Anti-austerity protests have reappeared across Southern Europe. Citizens are taking to the streets to protest cuts in services and high unemployment. Where’s the protest in the United States, where we are embarking on new cuts in government spending (call it sequester) and unemployment remains high.
To ask the question suggests a misunderstanding. There’s plenty of protest in the United States, although it is surely taking different forms than the demonstrations in Spain or Greece.
When most of us talk about protest movements, we have some kind of example in mind. It
might be the Arab Spring events that ran across the Middle East and North Africa or the Occupy encampments, or, probably more commonly, the civil rights movement of the 1960s or labor organizing in the 1930s.

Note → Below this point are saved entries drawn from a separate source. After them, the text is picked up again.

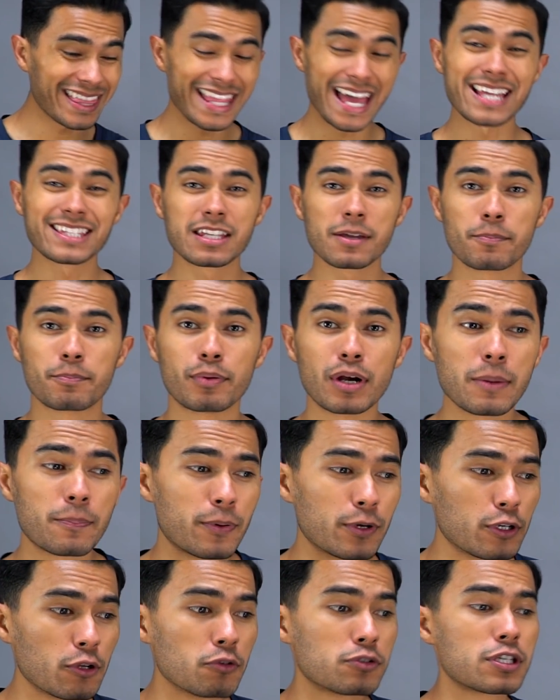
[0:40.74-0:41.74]
in that debris
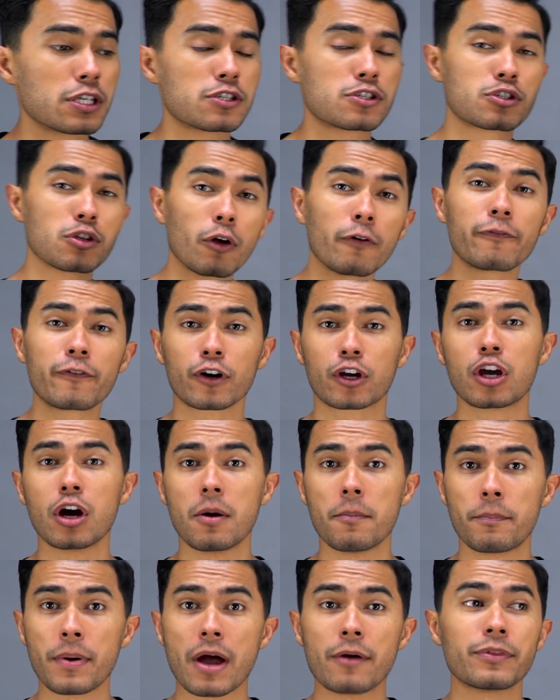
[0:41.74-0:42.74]
produces sulfur
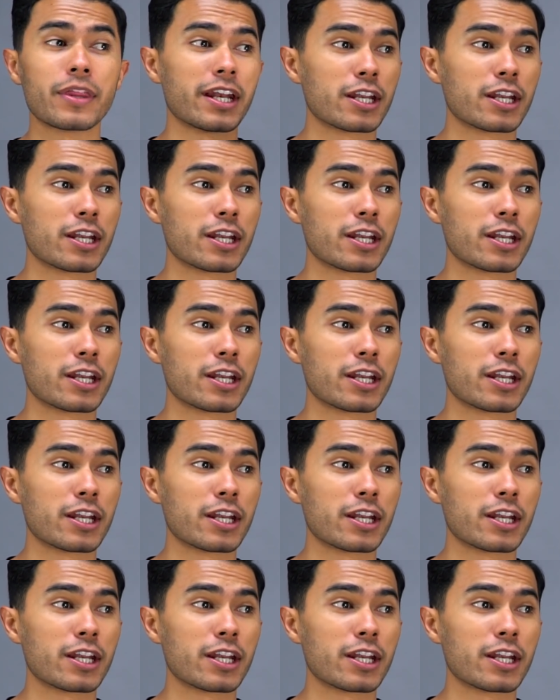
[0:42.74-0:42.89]
compound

A signal movement becomes a template for each of us, and while we search to see it repeated, we risk missing what’s happening around us because what comes next is different. This happens all the time. Really. It happened the other day:
Europeans have protested in dramatic and disruptive ways about austerity policies their governments are trying to impose. You’ve seen the pictures of massive demonstrations, sometimes veering into confrontation with police and destruction of property. HuffPost Live invited me to participate in a discussion that was on the absence of such protests in the United States. You can watch it here (discussion online).
The host kept asking why Americans don’t protest, but that’s wrong. This was just days after 35,000 people turned out to protest the Keystone Pipeline, a month after the annual Right to Life March, and in the wake of the Tea Party and Occupy movements.
The complicated and perhaps unsatisfying answer is that austerity programs–and unemployment–are worse in Southern Europe than in the United States, and that we lack strong institutional actors invested in supporting such protests (look for a labor movement, to start).
The larger, perhaps more interesting point, is that tomorrow’s movements won’t be just what we expect, and if we focus only on what we call a movement in the past, we’ll neglect the meaningful politics of the present and future. People will protest on the issues they care about and in ways that they think will be effective, and not follow old scripts or analysts’ directives.
The movements that spring up to challenge tomorrow won’t follow the recipes laid out by analysts or activists. Every day, new campaigners demonstrate anew what democracy looks like.